PROMPT — Leaving the pictures aside, transcribe every line below exactly.

RAW DATA —
-.-.-

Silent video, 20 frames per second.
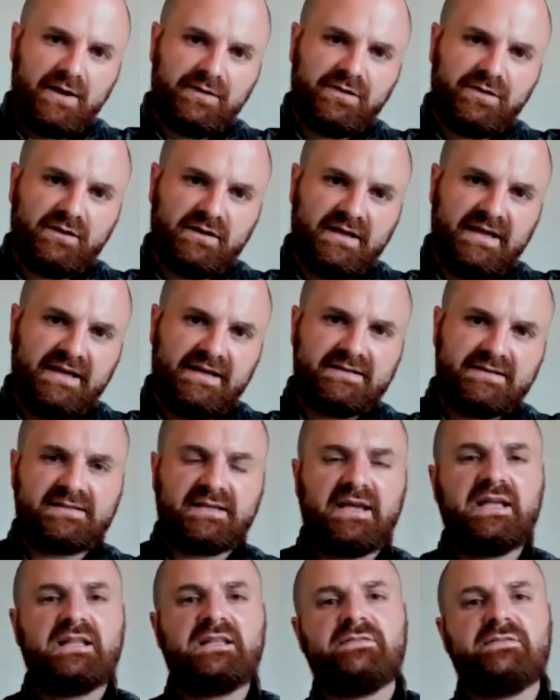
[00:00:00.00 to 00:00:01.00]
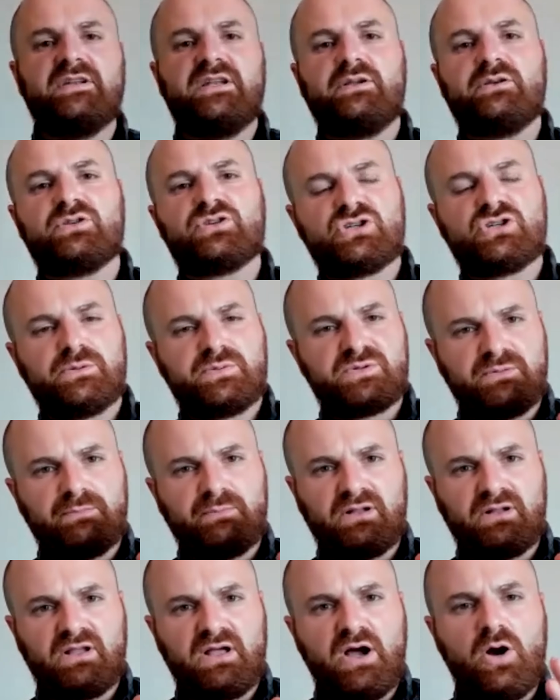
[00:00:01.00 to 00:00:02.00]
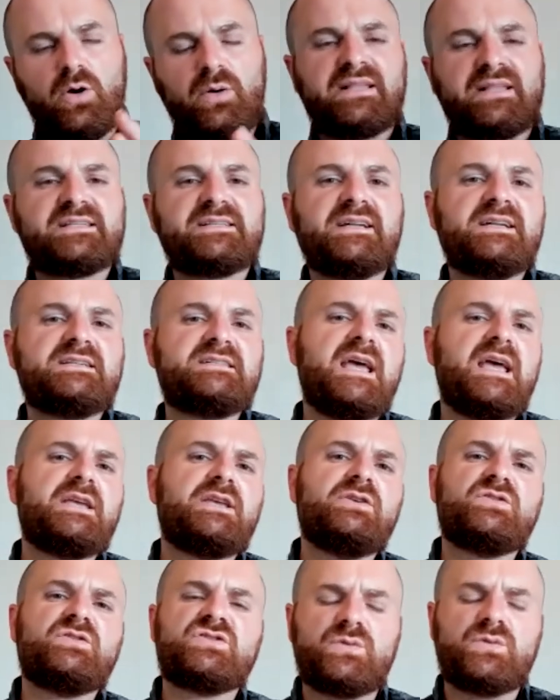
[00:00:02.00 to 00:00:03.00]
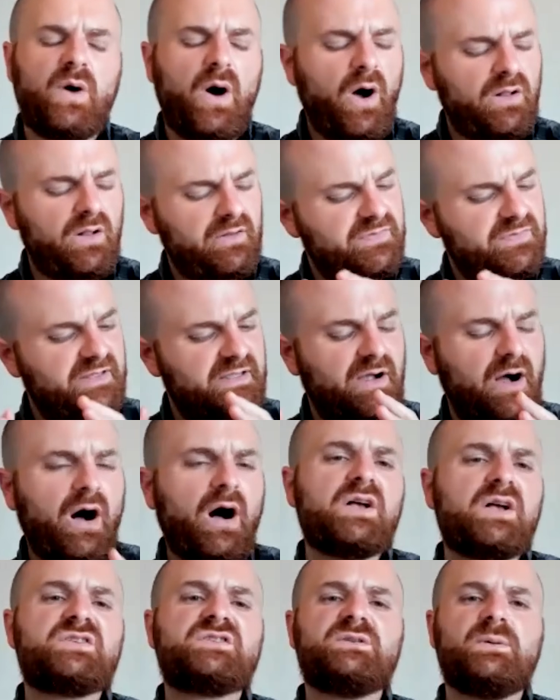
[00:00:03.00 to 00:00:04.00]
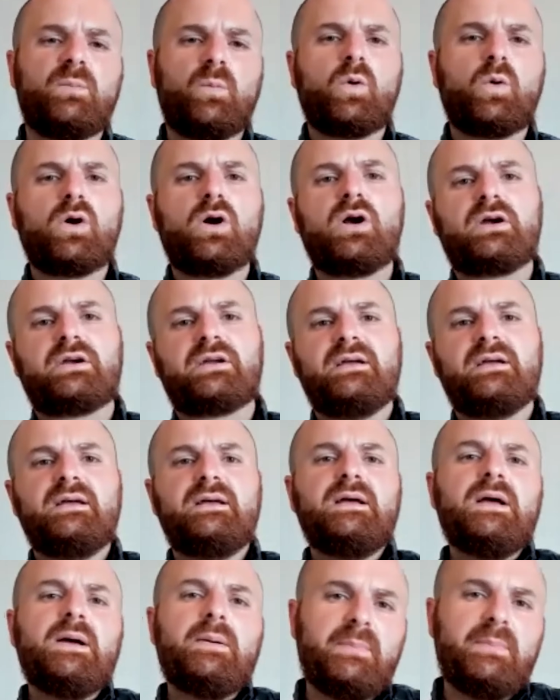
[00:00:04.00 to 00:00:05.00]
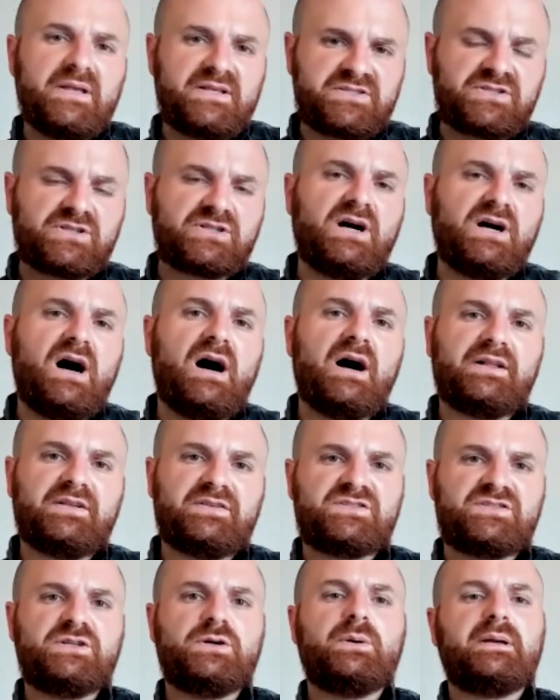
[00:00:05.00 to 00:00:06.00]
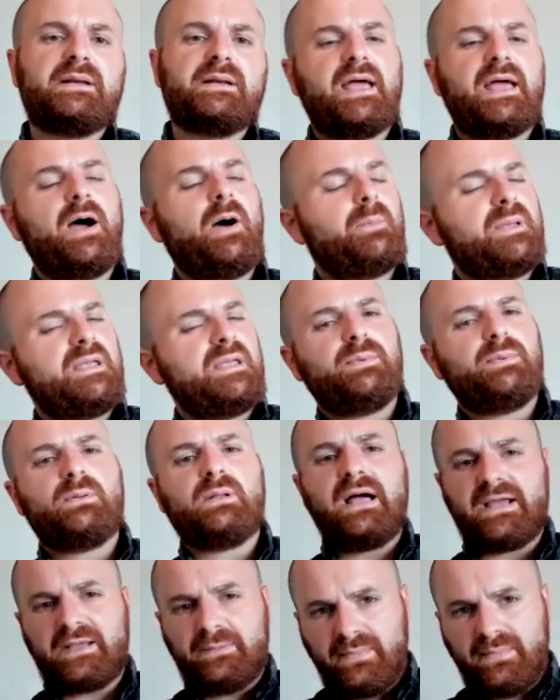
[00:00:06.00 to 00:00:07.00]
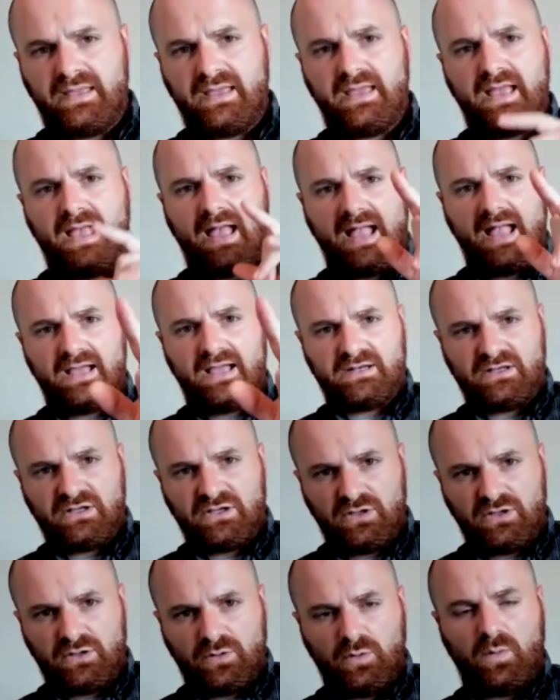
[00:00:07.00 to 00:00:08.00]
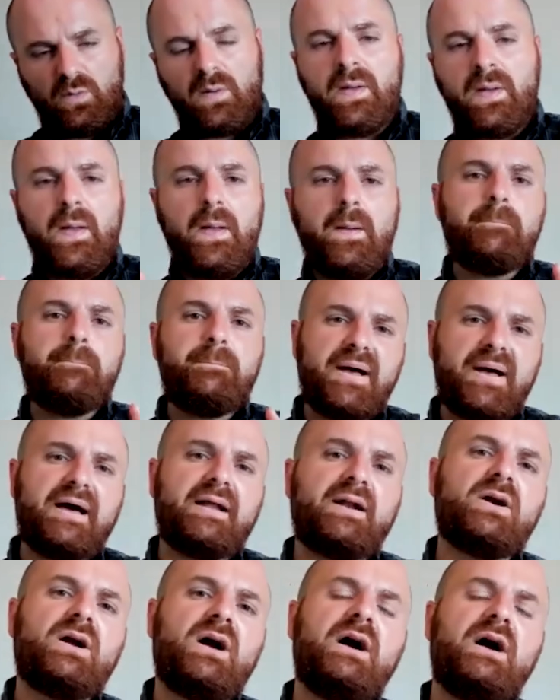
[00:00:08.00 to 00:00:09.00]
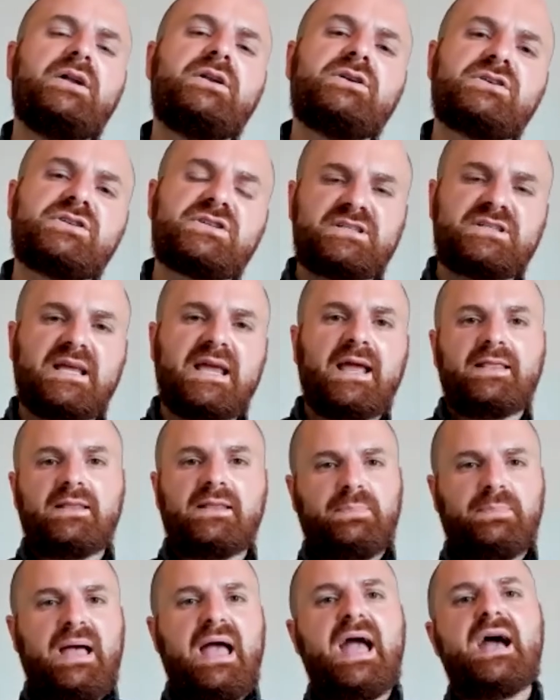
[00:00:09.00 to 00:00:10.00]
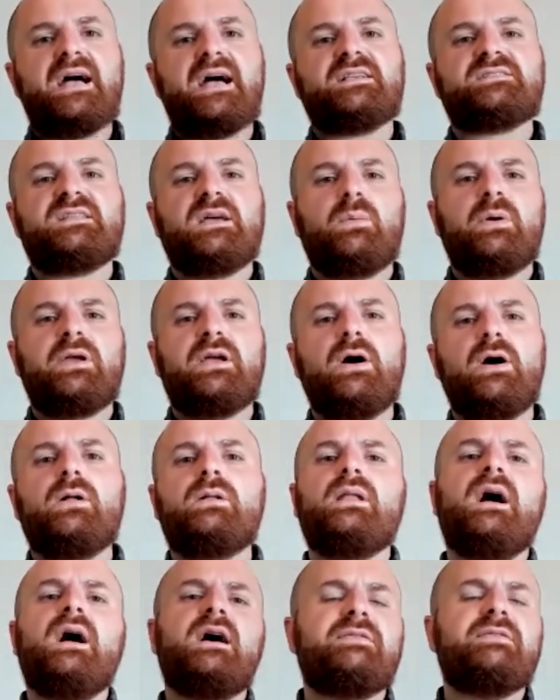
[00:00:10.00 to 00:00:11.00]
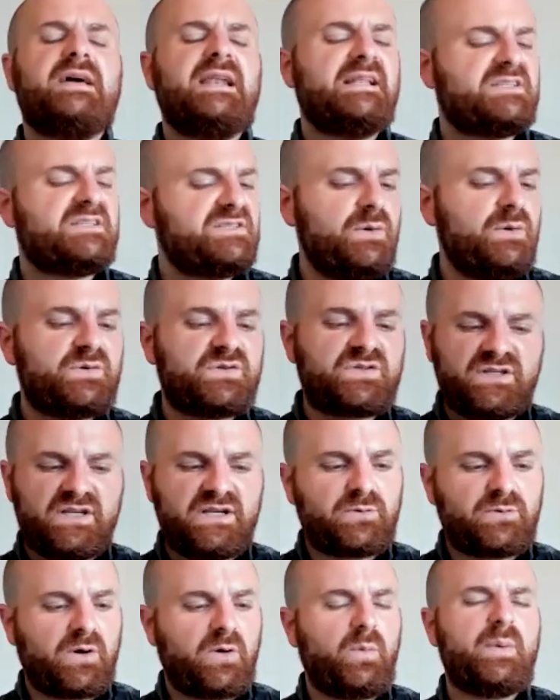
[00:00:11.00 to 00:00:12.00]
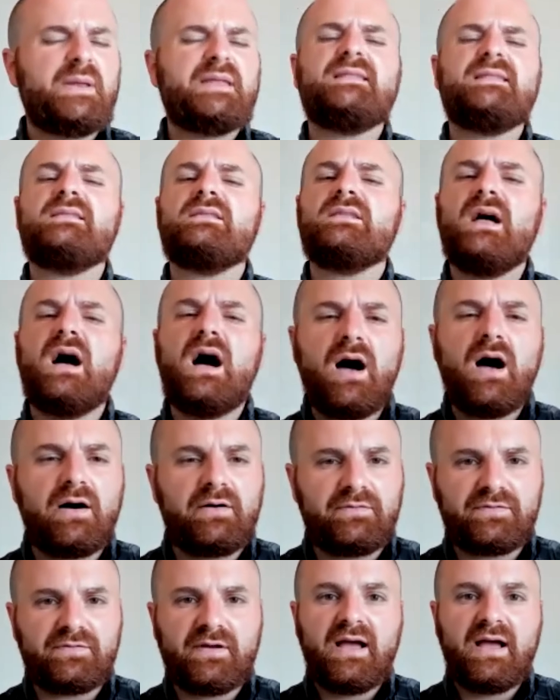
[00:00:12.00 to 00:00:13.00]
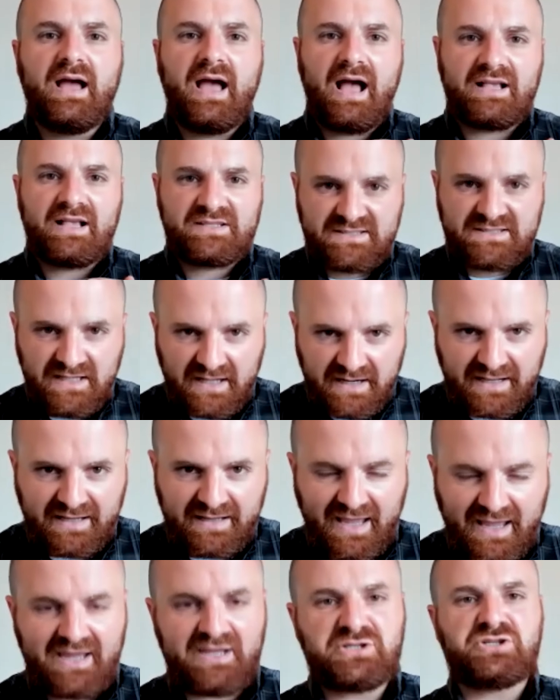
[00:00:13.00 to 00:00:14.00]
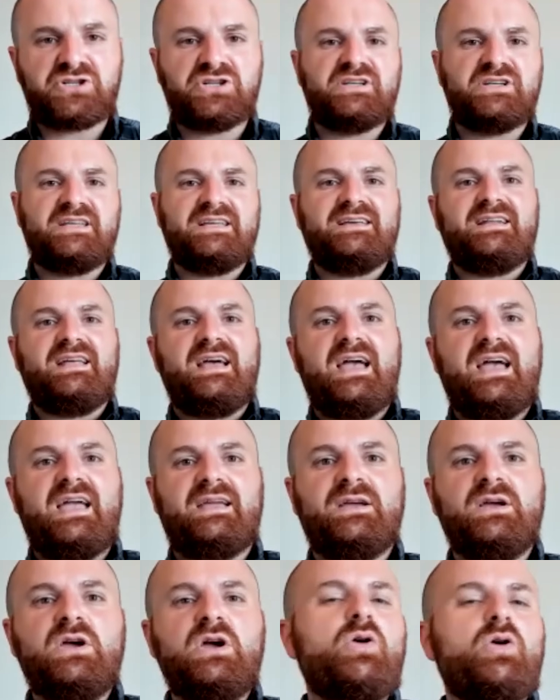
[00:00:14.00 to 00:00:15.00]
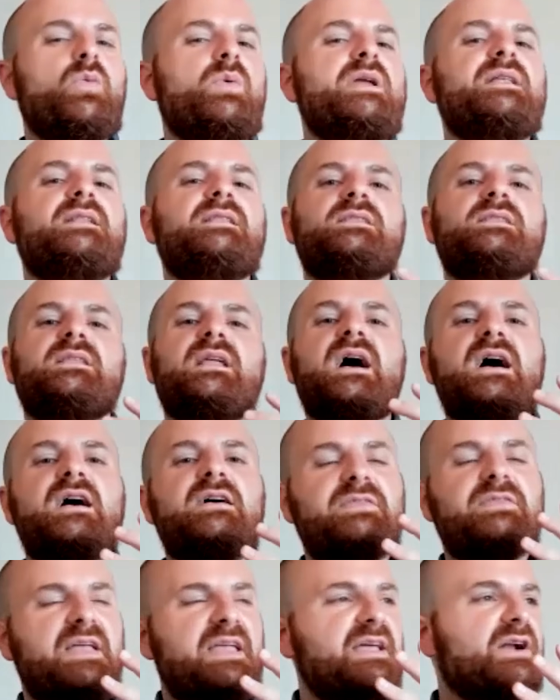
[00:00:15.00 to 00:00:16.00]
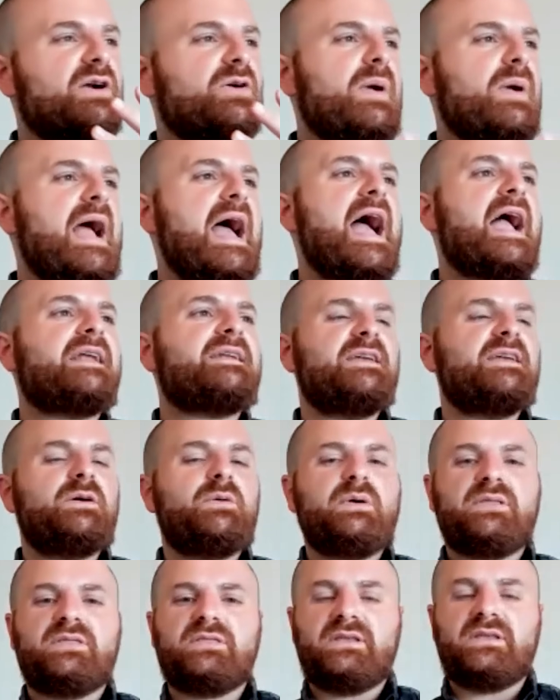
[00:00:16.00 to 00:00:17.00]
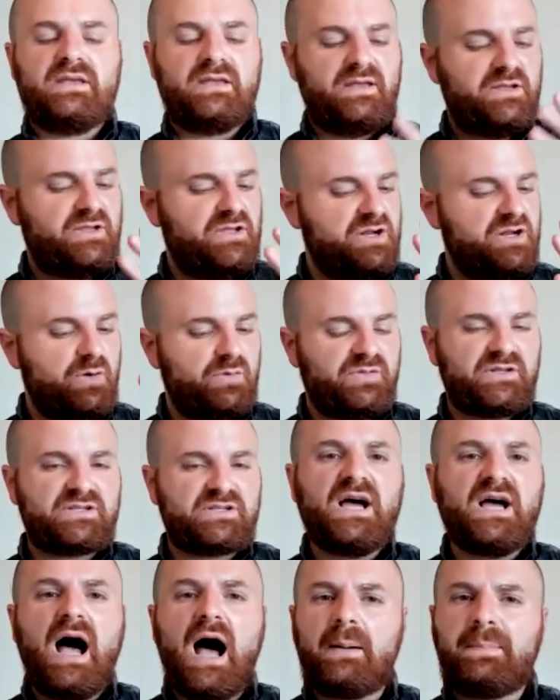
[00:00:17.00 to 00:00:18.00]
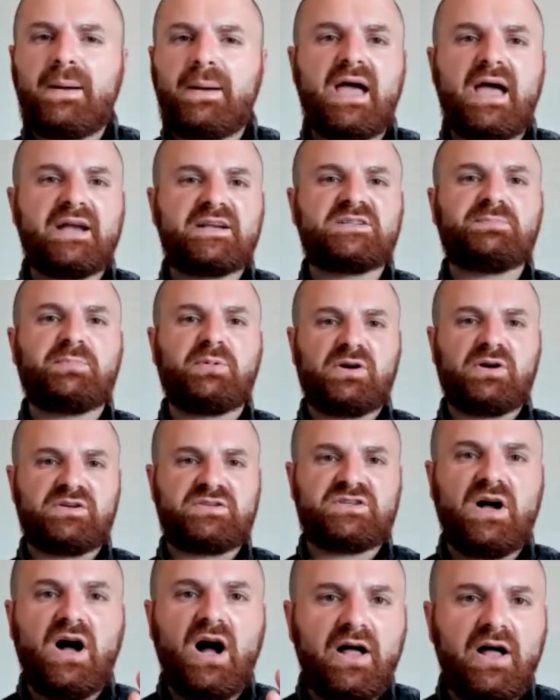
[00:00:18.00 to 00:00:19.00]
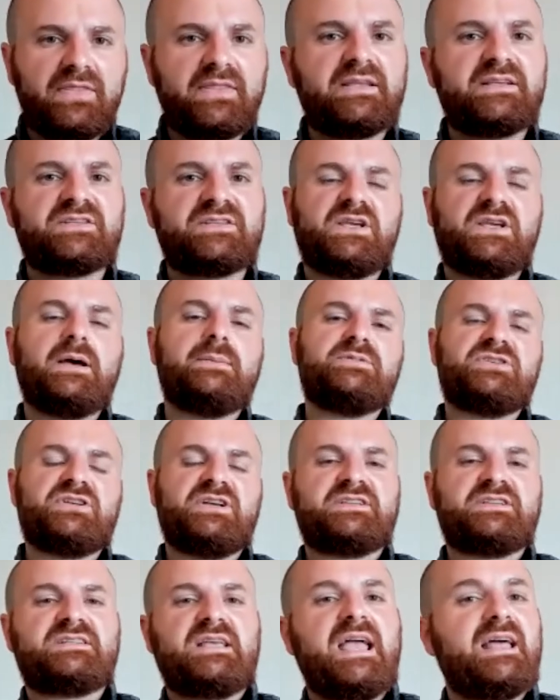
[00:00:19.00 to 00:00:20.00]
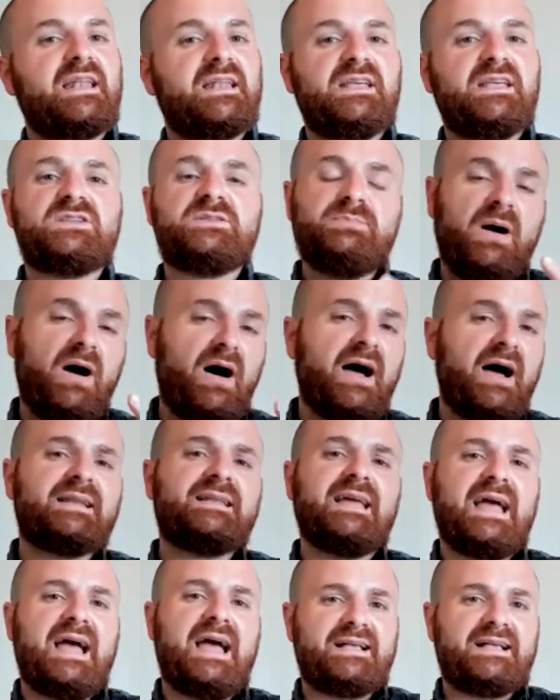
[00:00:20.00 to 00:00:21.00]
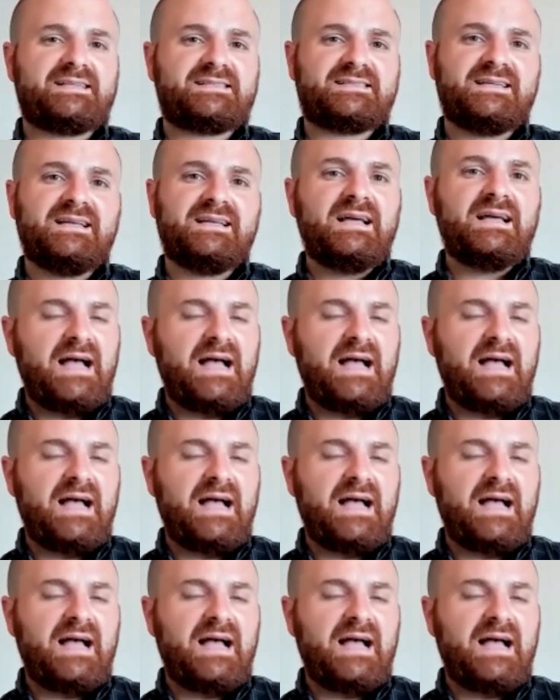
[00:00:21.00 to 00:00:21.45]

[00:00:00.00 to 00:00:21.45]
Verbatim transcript: out the links in the video description below. It's going to take you to all of the awesome work Mister Khan is doing to help people like me and you better understand the past that we all love. And it's no secret, we love studying ancient D N A. We love interacting with the, you know, the top experts on these subjects, and his podcast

-.-.-

RESULT OF THIS TASK —
Silent video, 20 frames per second.
[00:00:00.00 to 00:00:01.00]
[00:00:01.00 to 00:00:02.00]
[00:00:02.00 to 00:00:03.00]
[00:00:03.00 to 00:00:04.00]
[00:00:04.00 to 00:00:05.00]
[00:00:05.00 to 00:00:06.00]
[00:00:06.00 to 00:00:07.00]
[00:00:07.00 to 00:00:08.00]
[00:00:08.00 to 00:00:09.00]
[00:00:09.00 to 00:00:10.00]
[00:00:10.00 to 00:00:11.00]
[00:00:11.00 to 00:00:12.00]
[00:00:12.00 to 00:00:13.00]
[00:00:13.00 to 00:00:14.00]
[00:00:14.00 to 00:00:15.00]
[00:00:15.00 to 00:00:16.00]
[00:00:16.00 to 00:00:17.00]
[00:00:17.00 to 00:00:18.00]
[00:00:18.00 to 00:00:19.00]
[00:00:19.00 to 00:00:20.00]
[00:00:20.00 to 00:00:21.00]
[00:00:21.00 to 00:00:21.45]

[00:00:00.00 to 00:00:21.45]
Verbatim transcript: out the links in the video description below. It's going to take you to all of the awesome work Mister Khan is doing to help people like me and you better understand the past that we all love. And it's no secret, we love studying ancient D N A. We love interacting with the, you know, the top experts on these subjects, and his podcast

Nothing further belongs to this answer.